Start of Block

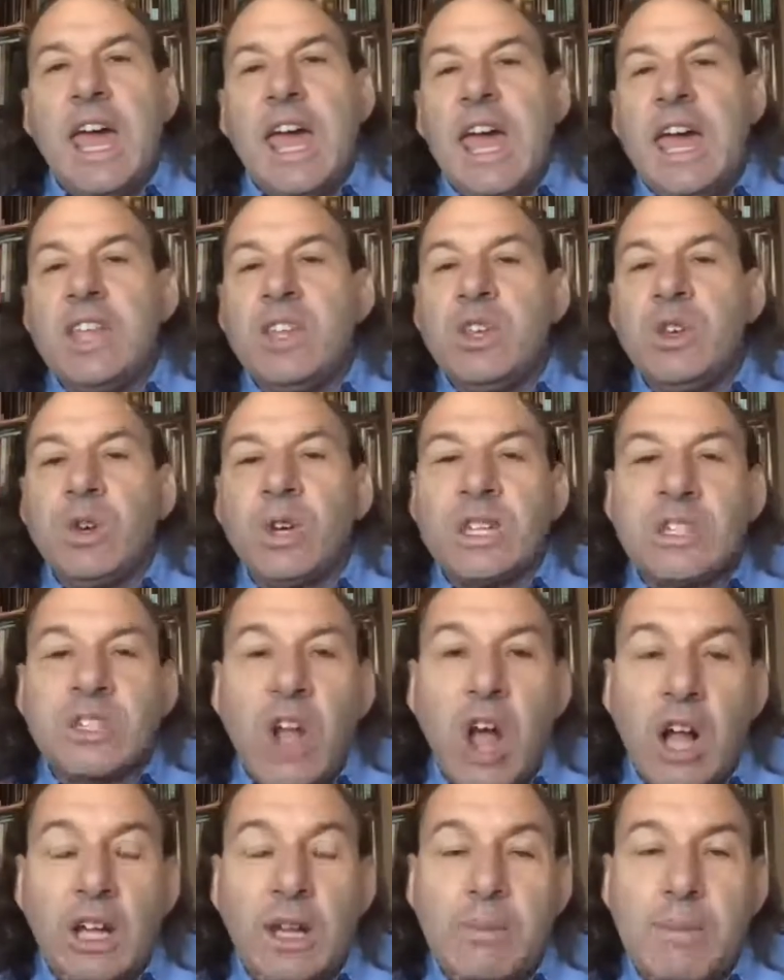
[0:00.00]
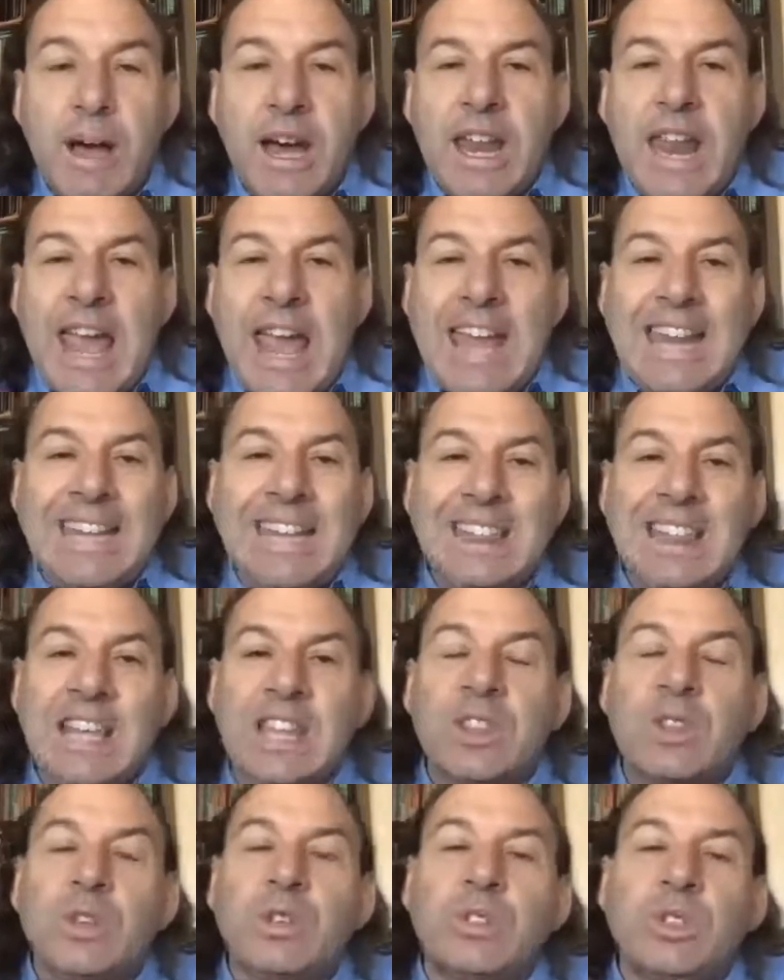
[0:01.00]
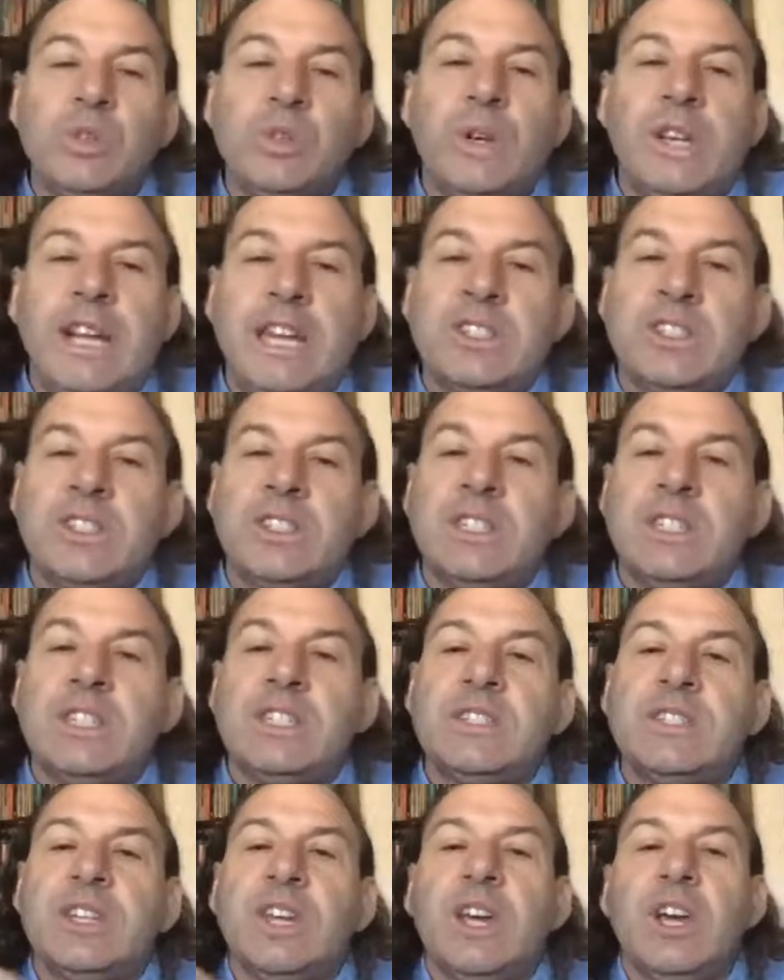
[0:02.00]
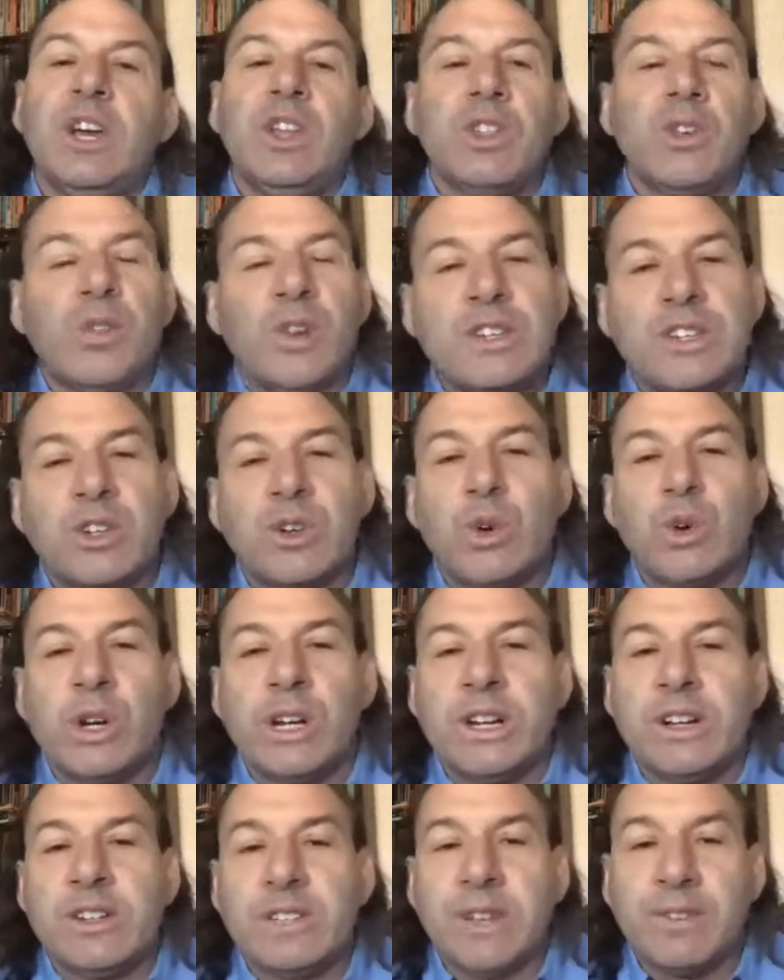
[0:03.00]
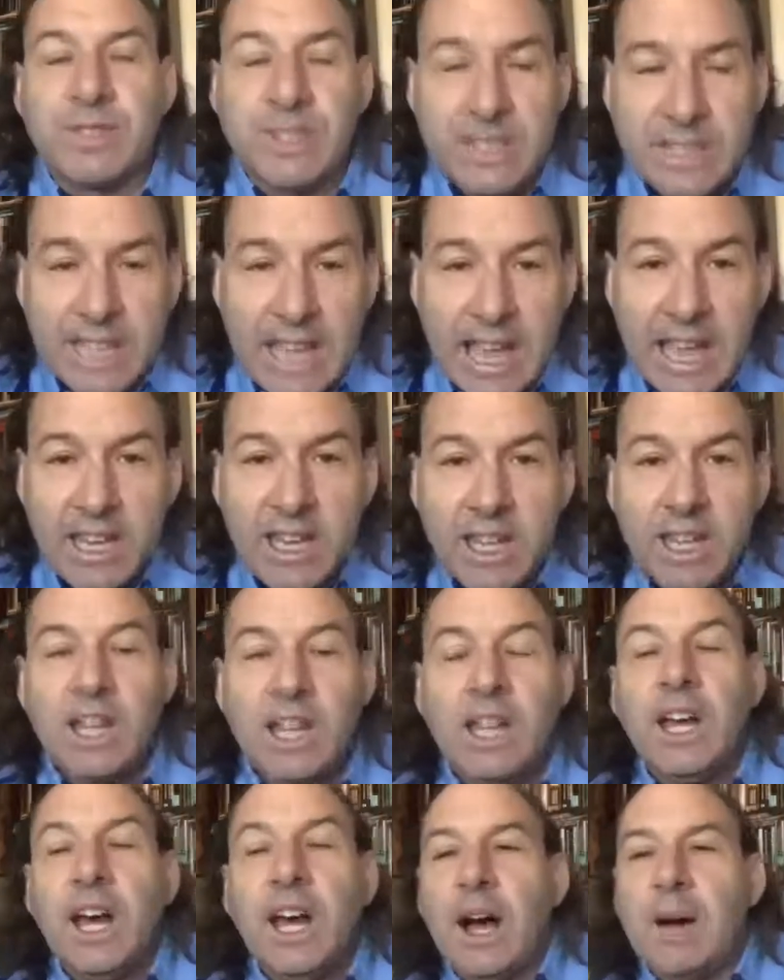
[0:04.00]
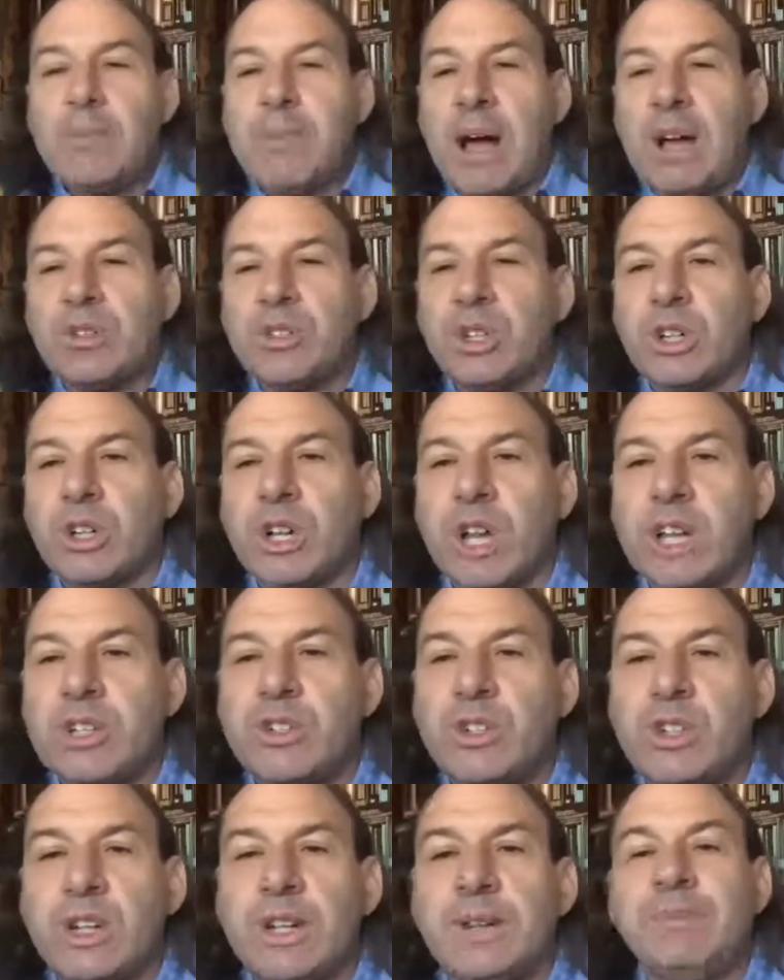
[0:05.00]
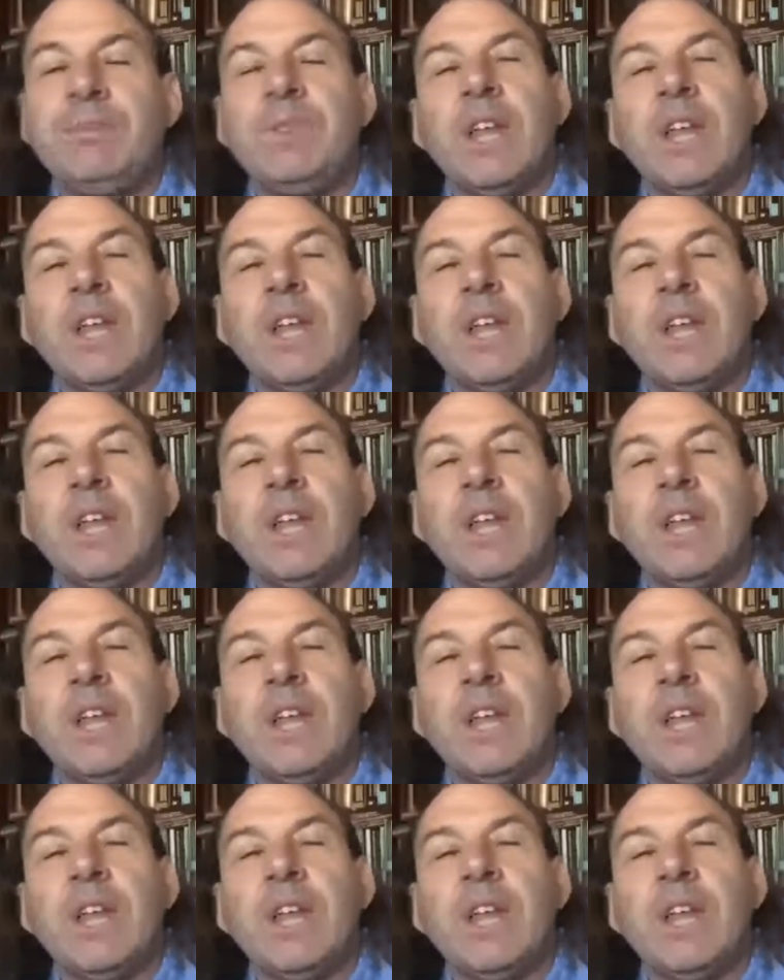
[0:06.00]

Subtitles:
and you can talk about anything those UN agencies, the resident coordinators, have said about your country.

End of Block

◆ **ASSIGNMENT**
Verbatim output of every entry above is required, though pictures are to be left out.

◆ **YOUR SOLUTION**
[0:00.00]
[0:01.00]
[0:02.00]
[0:03.00]
[0:04.00]
[0:05.00]
[0:06.00]

Subtitles:
and you can talk about anything those UN agencies, the resident coordinators, have said about your country.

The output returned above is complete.